Couple more points, Helistar. You say
ReplyDelete"pure" raiding games don't exist because nobody even tried."
I disagree, but honestly, I am not sure. Maybe you are right. But if I had to bet, I'd bet against it.
---
"Also, I'm not sure it's the leveling game which lures people,"
But the leveling game is what players have to do for the first weeks they play the game. There is no player raiding in WoW who didn't like the leveling game enough to play it for weeks.
The argument that they do it just for the endgame can apply to experienced players only. A new player has no idea what the endgame is like. I don't think a new player would play a leveling game he doesn't like for weeks only to reach a end game he doesn't kow anything about.
@Niels: counterproof to your statement: myself. I joined WoW after having played a single korean MMO (grind) and having heard from a friend about raiding (does this make me "experienced"?).
ReplyDeleteHe used refer-a-friend and since he had already 3-4 levelcapped characters and knew the "optimized questing", we rushed through the leveling at full speed. From the start my aim was to see what raiding was about, since it sounded interesting. It didn't take weeks, I think it was 2 days play time to lvl 70, and some 30 hours more to 80.

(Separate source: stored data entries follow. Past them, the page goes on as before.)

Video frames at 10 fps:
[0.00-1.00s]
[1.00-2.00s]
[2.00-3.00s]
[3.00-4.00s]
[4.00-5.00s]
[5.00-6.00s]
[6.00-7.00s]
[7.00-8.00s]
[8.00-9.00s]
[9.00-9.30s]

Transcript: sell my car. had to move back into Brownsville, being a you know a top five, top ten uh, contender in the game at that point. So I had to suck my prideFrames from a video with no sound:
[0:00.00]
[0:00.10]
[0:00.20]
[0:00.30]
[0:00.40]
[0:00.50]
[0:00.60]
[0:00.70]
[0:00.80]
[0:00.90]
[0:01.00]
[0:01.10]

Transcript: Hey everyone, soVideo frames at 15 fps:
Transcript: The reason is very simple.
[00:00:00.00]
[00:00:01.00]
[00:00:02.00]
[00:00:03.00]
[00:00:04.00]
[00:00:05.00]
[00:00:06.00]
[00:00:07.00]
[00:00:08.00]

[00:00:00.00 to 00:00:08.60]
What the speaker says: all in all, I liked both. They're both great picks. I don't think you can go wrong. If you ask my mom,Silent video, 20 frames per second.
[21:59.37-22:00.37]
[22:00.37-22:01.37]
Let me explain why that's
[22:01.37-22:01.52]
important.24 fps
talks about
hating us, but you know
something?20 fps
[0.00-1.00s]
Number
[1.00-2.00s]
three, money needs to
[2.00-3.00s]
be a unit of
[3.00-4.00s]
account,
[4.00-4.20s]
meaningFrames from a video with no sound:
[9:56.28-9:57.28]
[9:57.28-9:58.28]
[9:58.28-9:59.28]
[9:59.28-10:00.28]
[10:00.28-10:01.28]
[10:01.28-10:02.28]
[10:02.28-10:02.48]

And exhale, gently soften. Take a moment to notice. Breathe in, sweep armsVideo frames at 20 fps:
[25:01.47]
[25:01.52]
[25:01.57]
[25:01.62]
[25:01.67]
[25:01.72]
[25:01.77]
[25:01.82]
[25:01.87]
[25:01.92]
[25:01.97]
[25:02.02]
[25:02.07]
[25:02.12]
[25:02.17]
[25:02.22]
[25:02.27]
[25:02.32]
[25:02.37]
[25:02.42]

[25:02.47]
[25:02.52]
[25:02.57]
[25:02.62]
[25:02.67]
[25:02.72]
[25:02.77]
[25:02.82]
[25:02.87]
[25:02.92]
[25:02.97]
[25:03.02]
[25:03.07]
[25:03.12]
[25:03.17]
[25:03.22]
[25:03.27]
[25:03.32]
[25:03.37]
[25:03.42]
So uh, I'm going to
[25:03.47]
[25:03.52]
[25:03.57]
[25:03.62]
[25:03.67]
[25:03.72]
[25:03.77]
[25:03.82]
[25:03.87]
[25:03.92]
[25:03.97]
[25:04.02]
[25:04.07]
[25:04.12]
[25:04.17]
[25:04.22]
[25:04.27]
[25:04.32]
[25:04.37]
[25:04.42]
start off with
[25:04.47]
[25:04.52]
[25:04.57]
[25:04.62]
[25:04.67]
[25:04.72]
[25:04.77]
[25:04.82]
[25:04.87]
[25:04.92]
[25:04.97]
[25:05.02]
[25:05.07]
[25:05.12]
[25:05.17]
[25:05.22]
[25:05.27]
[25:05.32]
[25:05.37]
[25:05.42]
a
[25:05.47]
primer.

As a result, I started to learn about my character at level cap, before level 80 I didn't even know what stuff like "Attack power" did to my damage output, and I used a talent spec which was a pure cut'n'paste from a "if you level a druid, do this".
Sure, with time I leveled other characters, slowly and reading quest texts. But it's not what brought me to the game and it's not what is keeping me in.
In LotRO I cared more about the leveling game, or maybe I cared more about the world (LotRO quests suck big time). I never ended up raiding there since the amount of farming (= non raiding) for gear is too much for my taste.
Ah. I see Blizzard's super-speed leveling was financially successful. I must say I feel a bit sick.
ReplyDeleteBut not because of you :).
I totally support your wish for a pure raiding game. Or pure Arena PvP game. Or pure collect-herbs game. If you wish to pay a sub for that (or do microtransactions), feel free to do so.
It's just that this is not a game I would p(l)ay. But I am humbly reminded that players are different. Much more different than one can sometimes understand ;)
"MMORPGs were typically about the 'leveling game'. ...
ReplyDeleteHowever, it turned out that just attaching some PvP/PvE minigames (endgame) made players play the MMORPG for years! "
I'd argue that the real issue arose a step further down the road. People continued to hang out in the group leveling game of EQ even as others dashed on to the raid/PVE minigame. At the risk of oversimplifying an era that I never experienced, I'd suggest that the difference between leveling and endgame in EQ1 was the number of people in your structured group.
Then Blizzard proved that you can increase your sales by an order of magnitude if you replace the group leveling game with a solo leveling game that allows customers with less structured schedules to give you money. Now the difference between leveling and endgame is twenty minute sessions between dealing with dogs, kids, and life and four hour pre-scheduled raids. This difference is irreconcilable, and the entire business model is to try and do just that each and every expansion.
That's how we end up with a mess like Cataclysm, where large amounts of content were allocated to leveling players, only to be ruined when the difficulty of leveling got set to lightning speed because the content was never designed to keep raiders entertained.
I was off at a convention, so this is a bit late. But, it's not quite accurate to call Storybricks a way to get "infinite content". As I said in a post on my blog, the attitude of putting players to work is misguided. Our goal is to let players tell their own stories. And, yes, most of them aren't going to be interesting to most other people. But, it's not just PR speak to say we're giving players tools to let them create. In fact, I'm still advocating that we need to build a full game world in addition to the tools, so we're not really saving much effort. But, we'll see how reality goes once we find more funding and get more feedback from people.